Brewing Kafka : story telling Kafka
☕ Once upon a time in a bustling city, there was a bustling café called "Kafka’s Brew." The café was always filled with people looking to share and receive information in real-time. To cater to their needs, Kafka, the café owner, devised a brilliant system.
Kafka’s café represented the Kafka cluster, consisting of multiple servers (brokers) working together. The café had a large notice board divided into several sections, each representing a topic. Topics were like different bulletin boards where messages of a specific category would be posted.📋
Customers visiting the café were producers. They could write messages on sticky notes and attach them to the relevant topic section on the notice board. Each sticky note carried a unique piece of information, such as an order, a request, or even a funny anecdote.📑
On the other side of the café, there were customers who were consumers. These consumers were interested in specific types of messages, so they would visit the corresponding topic sections on the notice board. They would read the sticky notes posted there, gaining valuable insights or simply enjoying the content.

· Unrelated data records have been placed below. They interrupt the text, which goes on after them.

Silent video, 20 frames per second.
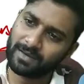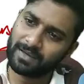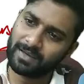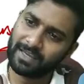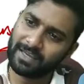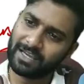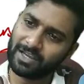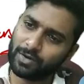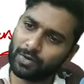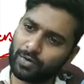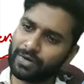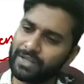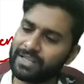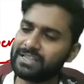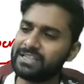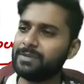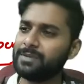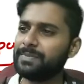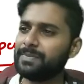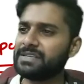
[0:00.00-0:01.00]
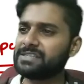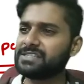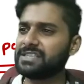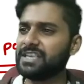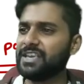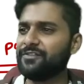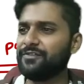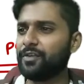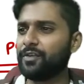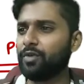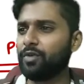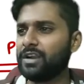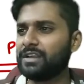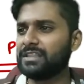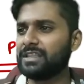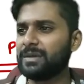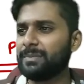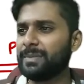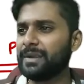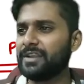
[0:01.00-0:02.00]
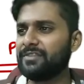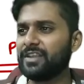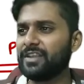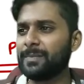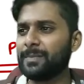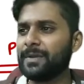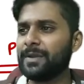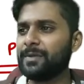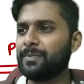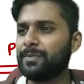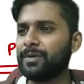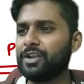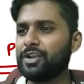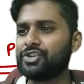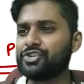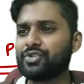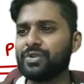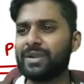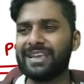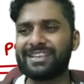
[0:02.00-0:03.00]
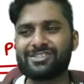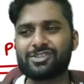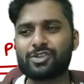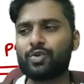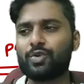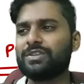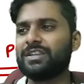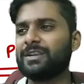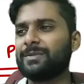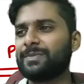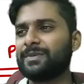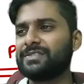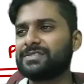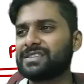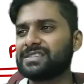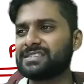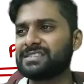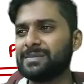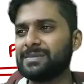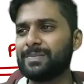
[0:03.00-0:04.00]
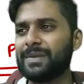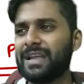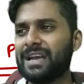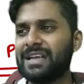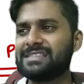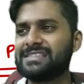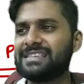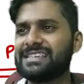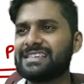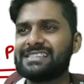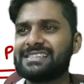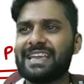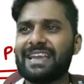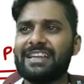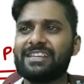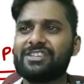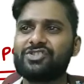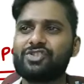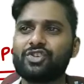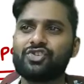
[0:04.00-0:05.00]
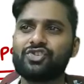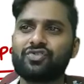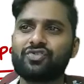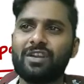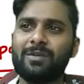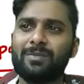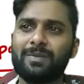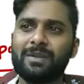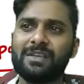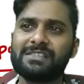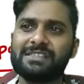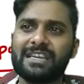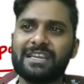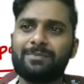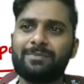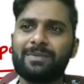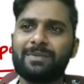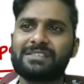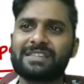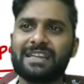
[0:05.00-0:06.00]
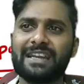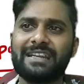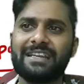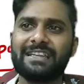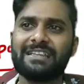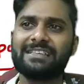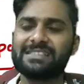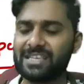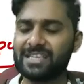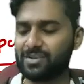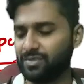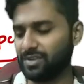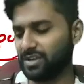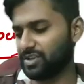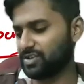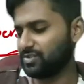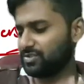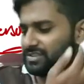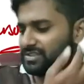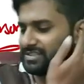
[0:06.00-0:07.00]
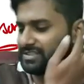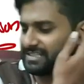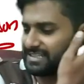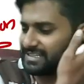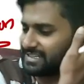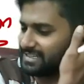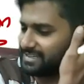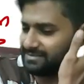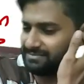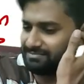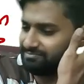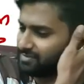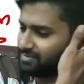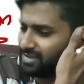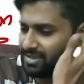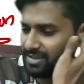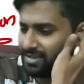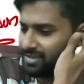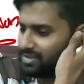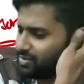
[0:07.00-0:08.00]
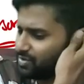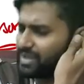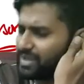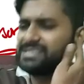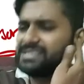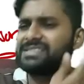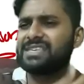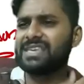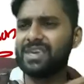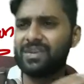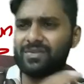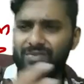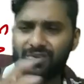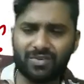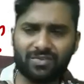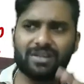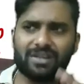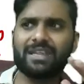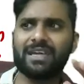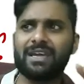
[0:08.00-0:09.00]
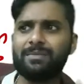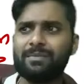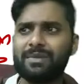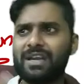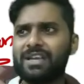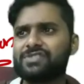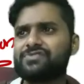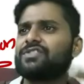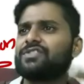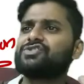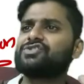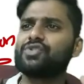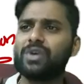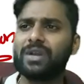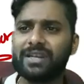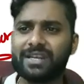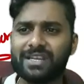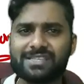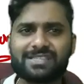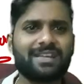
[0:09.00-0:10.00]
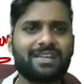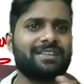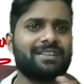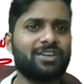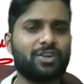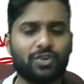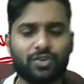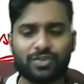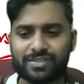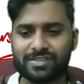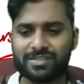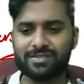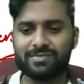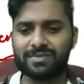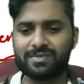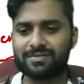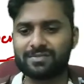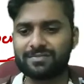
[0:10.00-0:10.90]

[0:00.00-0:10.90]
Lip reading: Including Deepesh. If you want the between people, you should exclude that person. Simply answer is 8. So 12 plus 8 plus 19 is equal to 39. You can save your time, guys, once you understand the concept.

🚦The café had a clever way of ensuring that every message was processed and consumed. Each sticky note had a number on it, indicating its position or offset in the sequence of messages. This helped the café staff and customers keep track of the order in which messages were posted and consumed.
To handle the high volume of messages, Kafka's Brew divided each topic section on the notice board into partitions. Each partition was like a separate area on the topic section where messages were organized.
👮♂️This partitioning allowed multiple producers and consumers to work concurrently without any conflicts.
The café staff would periodically clear out old sticky notes from the notice board. However, to ensure that everyone had a fair chance to consume messages, Kafka introduced the concept of retention time. This meant that sticky notes would remain on the notice board for a specified duration before being removed.
One day, the café became incredibly popular, and the number of customers grew exponentially. Kafka realized that he needed more notice boards and additional café staff (brokers) to handle the increasing load. He expanded the café, adding more notice boards and hiring more staff members to manage the growing crowd of producers and consumers.
Kafka's café, with its clever organization and efficient message handling, became the go-to place for real-time information exchange in the city. It served as a prime example of how Kafka's distributed streaming platform could handle high-throughput, fault-tolerant, and real-time data streaming.
If we were to represent this analogy in a diagram, it would look like this:
```
+---------------+
| Kafka's |
| Brew |
+---------------+
|
+-----------------+
| Notice |
| Board |
+-----------------+
| Topic: Orders |
| Topic: News |
| Topic: Events |
+-----------------+
|
+-----------------+
| Producers |
+-----------------+
|
+-----------------+
| Consumers |
+-----------------+
```
Each topic on the notice board represents a separate section where messages of a specific category are posted. Producers write messages and attach them to the relevant topic sections, while consumers visit the topic sections to read and process the messages.
This analogy of Kafka's Brew café helps illustrate the core concepts of Kafka, including topics, messages, producers, consumers, offsets, and partitions, in a relatable and everyday context.